What to work on: In your copy, drop the images and return each record exactly as it stands.

━━━

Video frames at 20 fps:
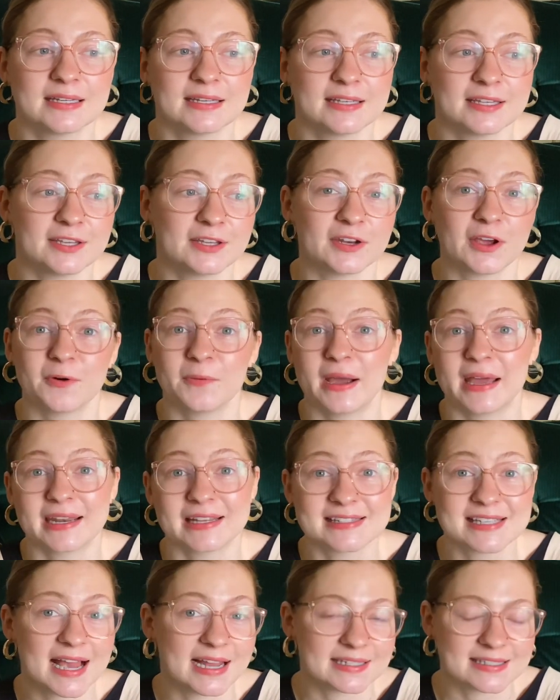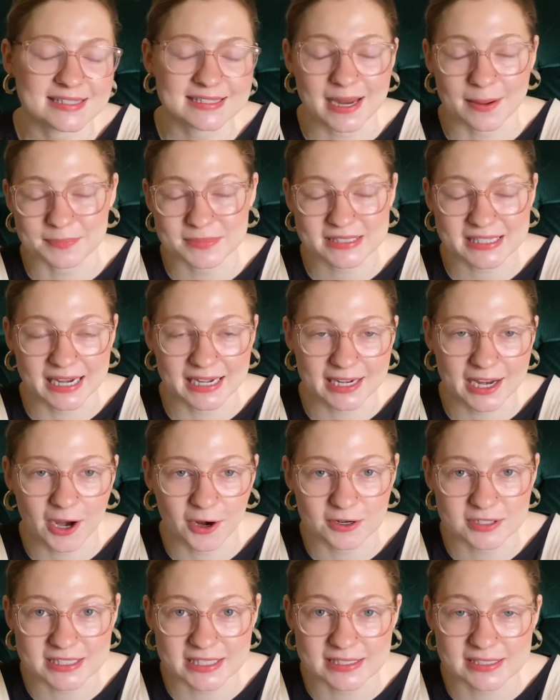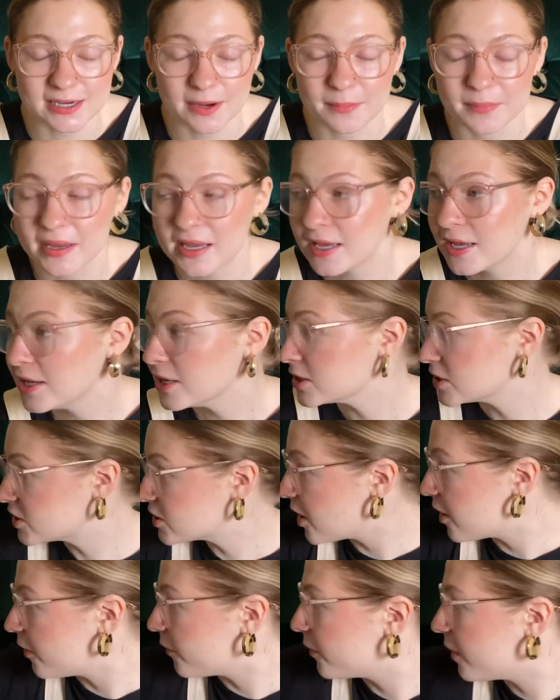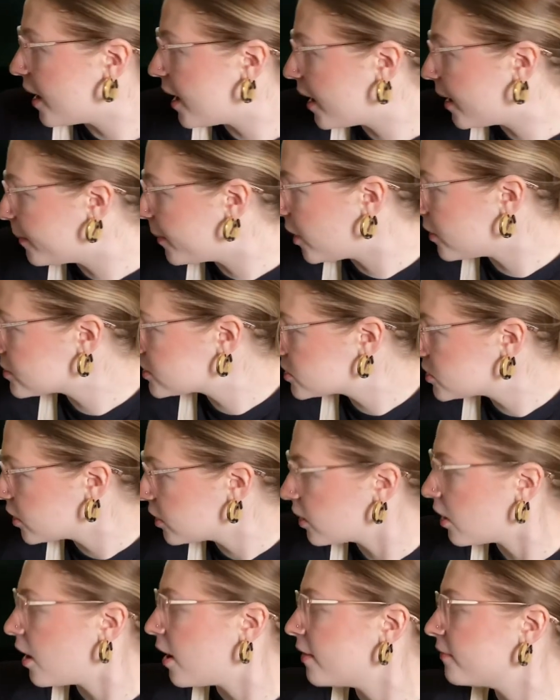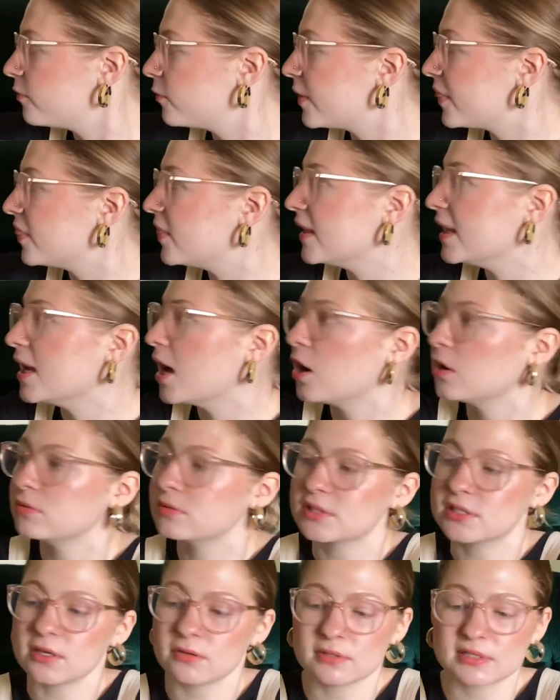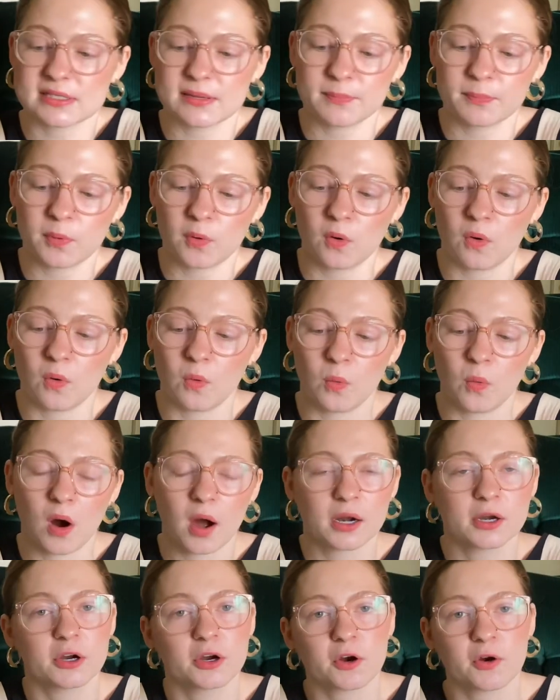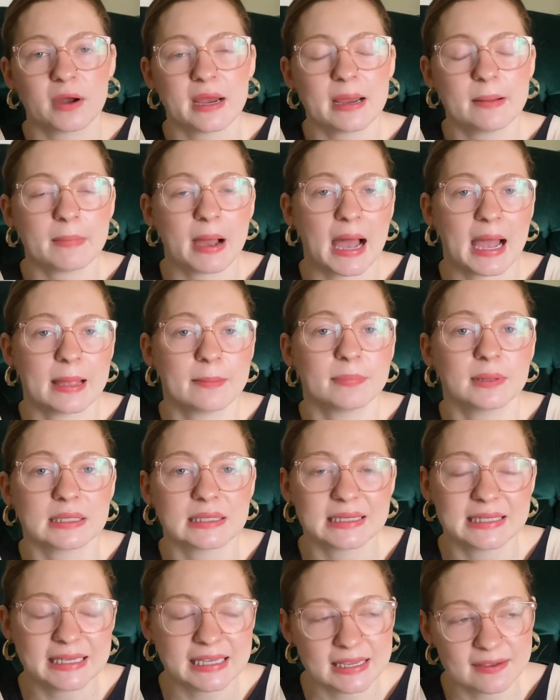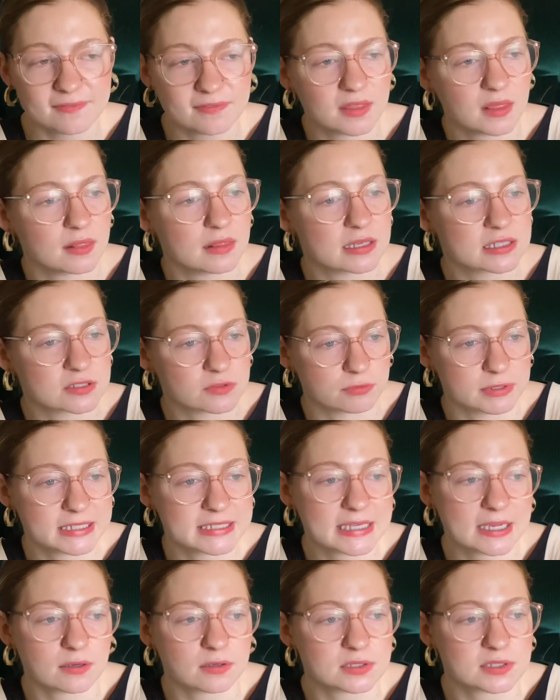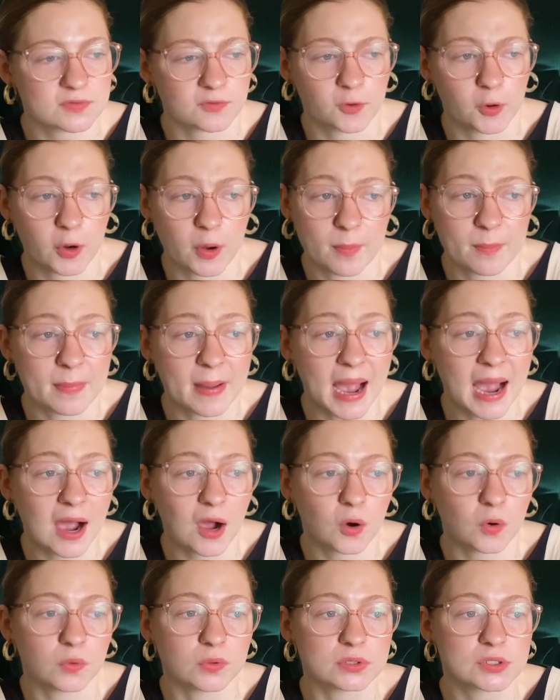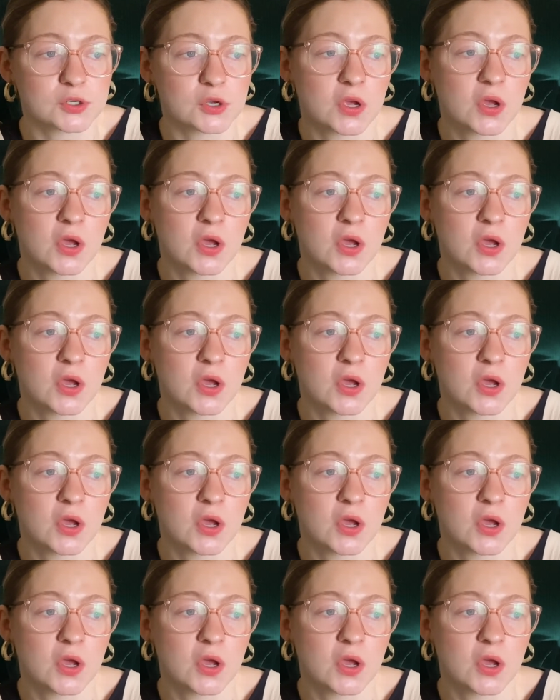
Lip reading: you know, and a 10-step skincare system. So I'll start off with the Oat So Simple Water Cream. I believe that this retails for about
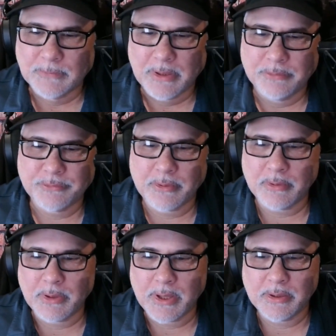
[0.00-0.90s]
Is
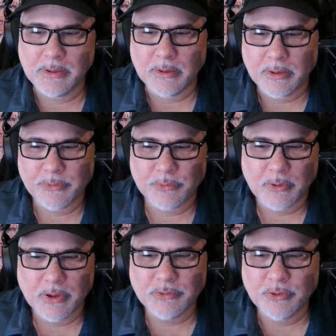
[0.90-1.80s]
there any other
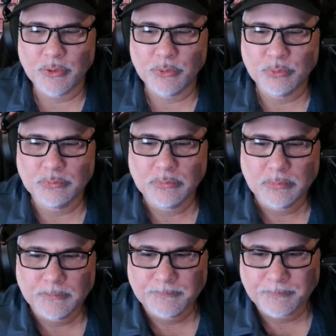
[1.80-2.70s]
unknown
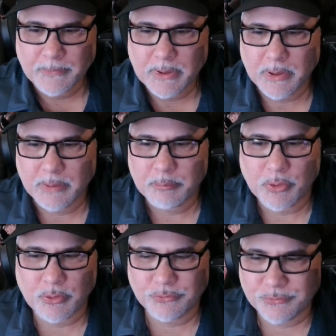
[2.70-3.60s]

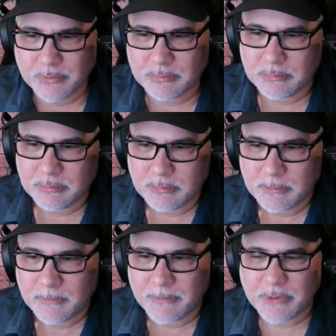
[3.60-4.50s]
person
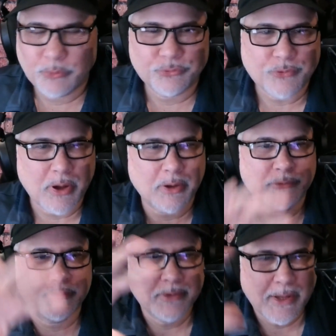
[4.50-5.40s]
that you saw
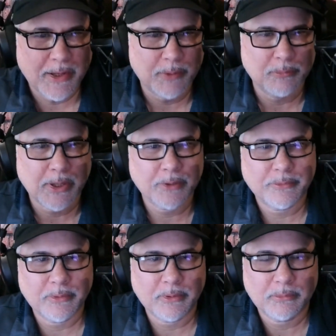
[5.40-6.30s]
as a name out
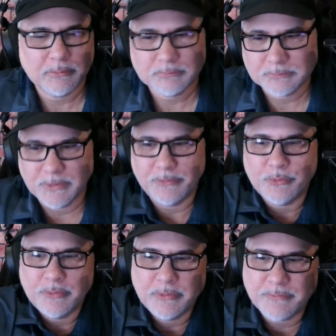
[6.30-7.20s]
there
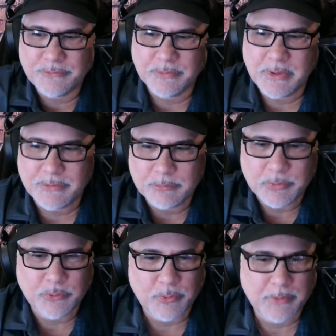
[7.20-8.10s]
during the investigation,
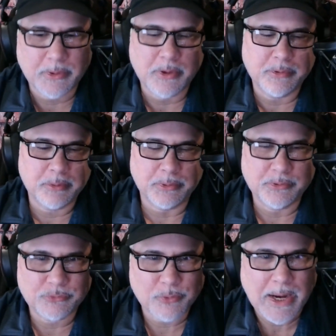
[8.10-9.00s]
but you were unable
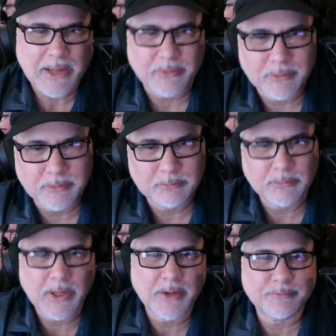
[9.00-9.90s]
to track them
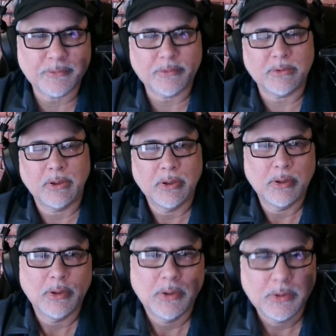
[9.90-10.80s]
after,
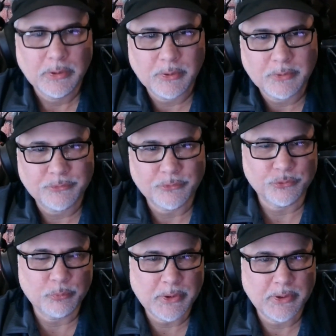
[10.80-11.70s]
on
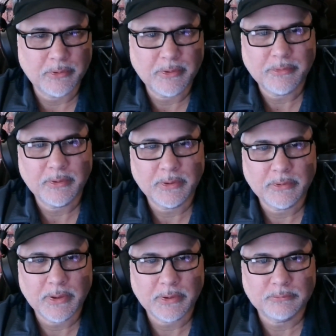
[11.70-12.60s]
social media or anything like
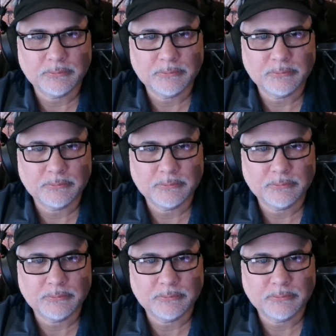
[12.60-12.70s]
that?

━━━

Your solution:
Video frames at 20 fps:
Lip reading: you know, and a 10-step skincare system. So I'll start off with the Oat So Simple Water Cream. I believe that this retails for about
[0.00-0.90s]
Is
[0.90-1.80s]
there any other
[1.80-2.70s]
unknown
[2.70-3.60s]

[3.60-4.50s]
person
[4.50-5.40s]
that you saw
[5.40-6.30s]
as a name out
[6.30-7.20s]
there
[7.20-8.10s]
during the investigation,
[8.10-9.00s]
but you were unable
[9.00-9.90s]
to track them
[9.90-10.80s]
after,
[10.80-11.70s]
on
[11.70-12.60s]
social media or anything like
[12.60-12.70s]
that?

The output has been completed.